Task prompt | From the first line to the last, output the data exactly as it stands, minus its pictures.

Supplied material |
▽

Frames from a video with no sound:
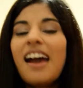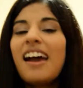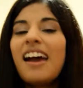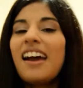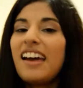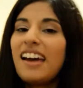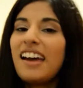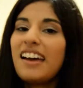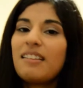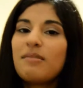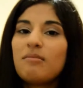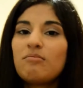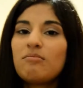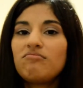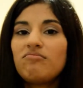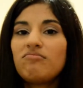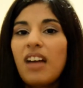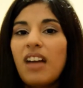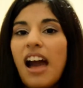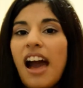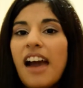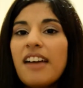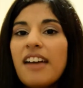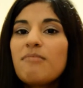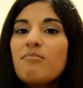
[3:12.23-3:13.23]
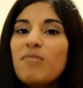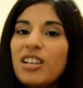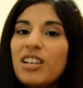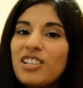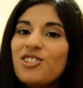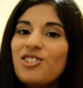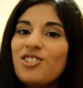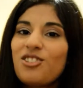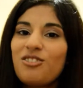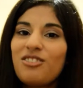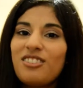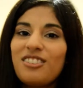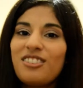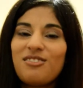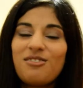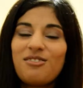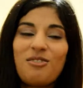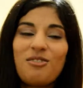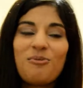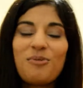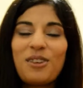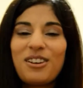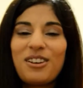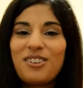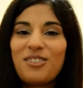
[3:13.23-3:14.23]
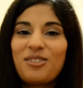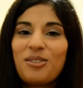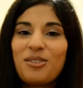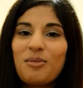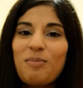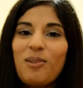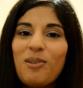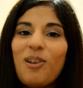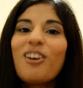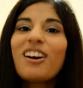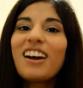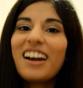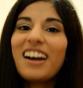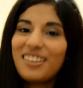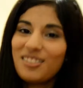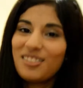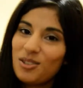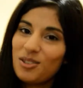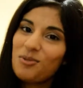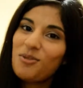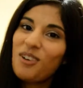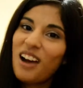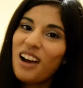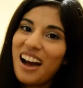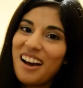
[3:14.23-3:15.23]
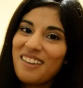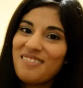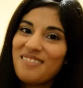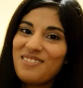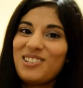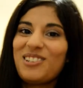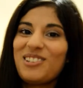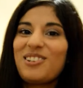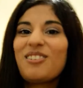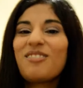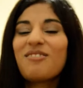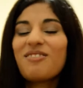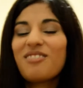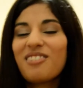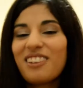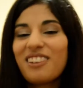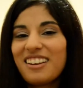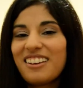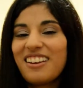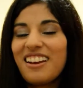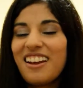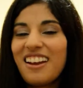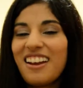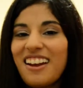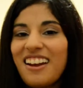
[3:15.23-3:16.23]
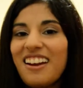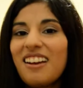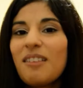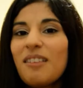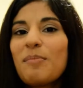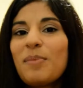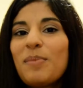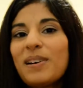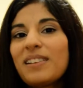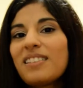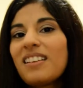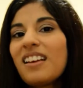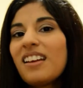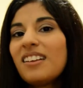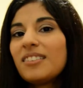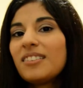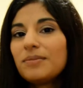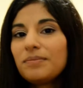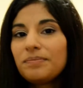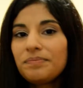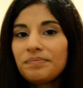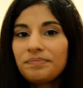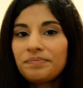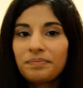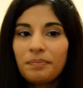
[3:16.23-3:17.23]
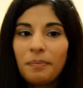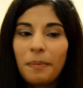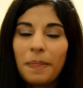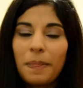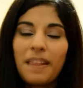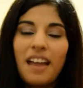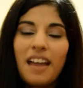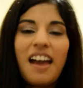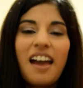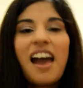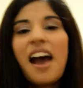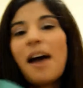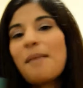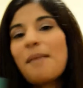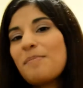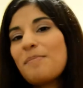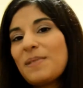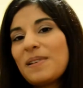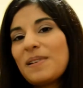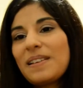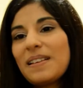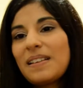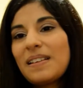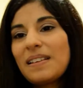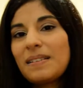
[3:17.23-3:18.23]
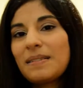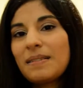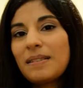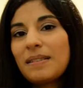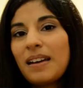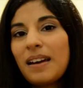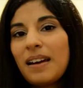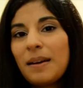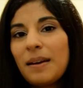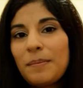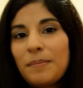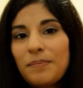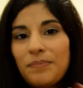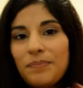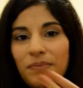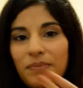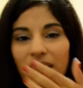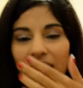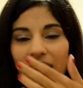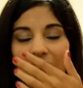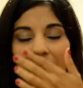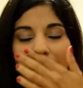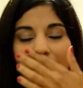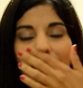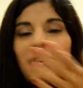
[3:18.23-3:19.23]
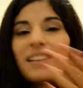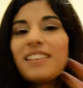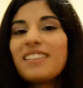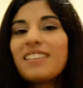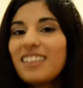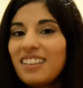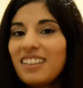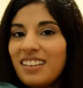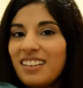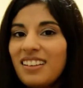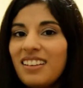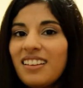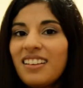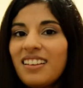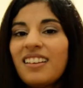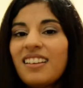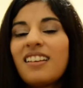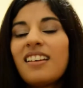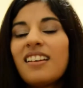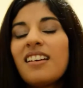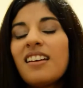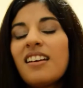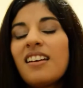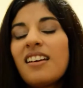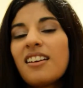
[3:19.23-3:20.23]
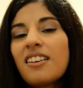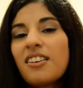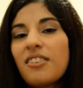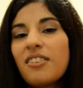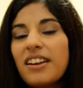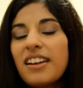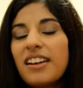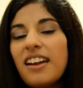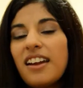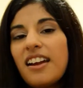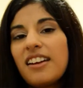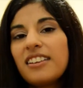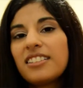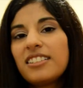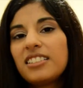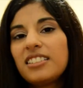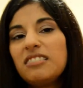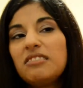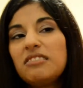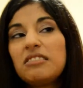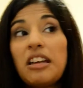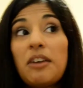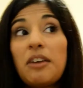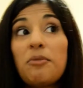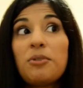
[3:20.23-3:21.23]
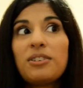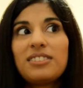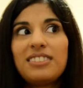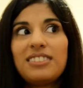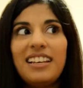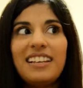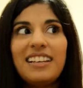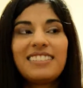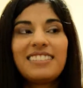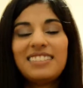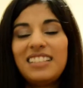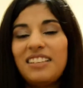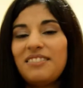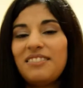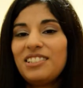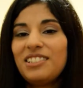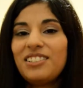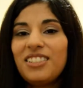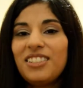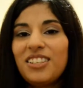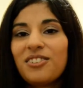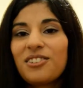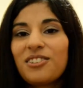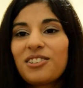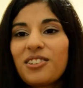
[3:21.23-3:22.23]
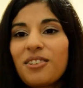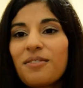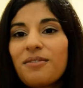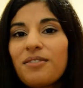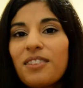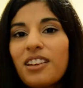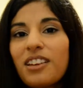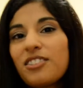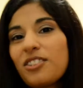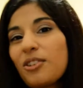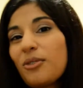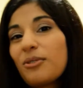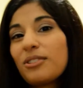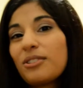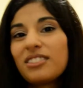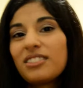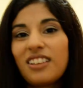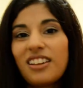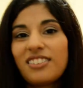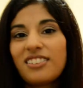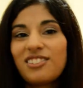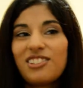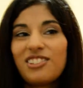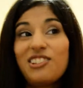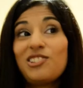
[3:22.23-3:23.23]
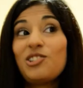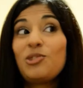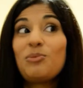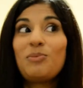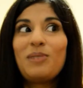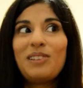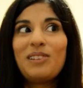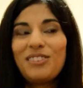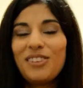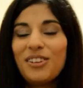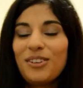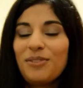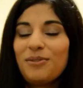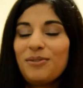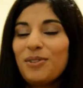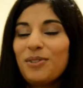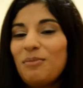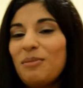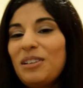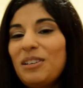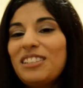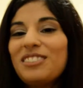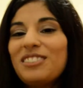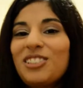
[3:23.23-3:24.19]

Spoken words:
And I mentioned this already on the blog, I do have a lot of gray hair, but I have been having gray hair since I was like 17 or something, so it's not such a big deal for me.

△

Response for this exercise |
Frames from a video with no sound:
[3:12.23-3:13.23]
[3:13.23-3:14.23]
[3:14.23-3:15.23]
[3:15.23-3:16.23]
[3:16.23-3:17.23]
[3:17.23-3:18.23]
[3:18.23-3:19.23]
[3:19.23-3:20.23]
[3:20.23-3:21.23]
[3:21.23-3:22.23]
[3:22.23-3:23.23]
[3:23.23-3:24.19]

Spoken words:
And I mentioned this already on the blog, I do have a lot of gray hair, but I have been having gray hair since I was like 17 or something, so it's not such a big deal for me.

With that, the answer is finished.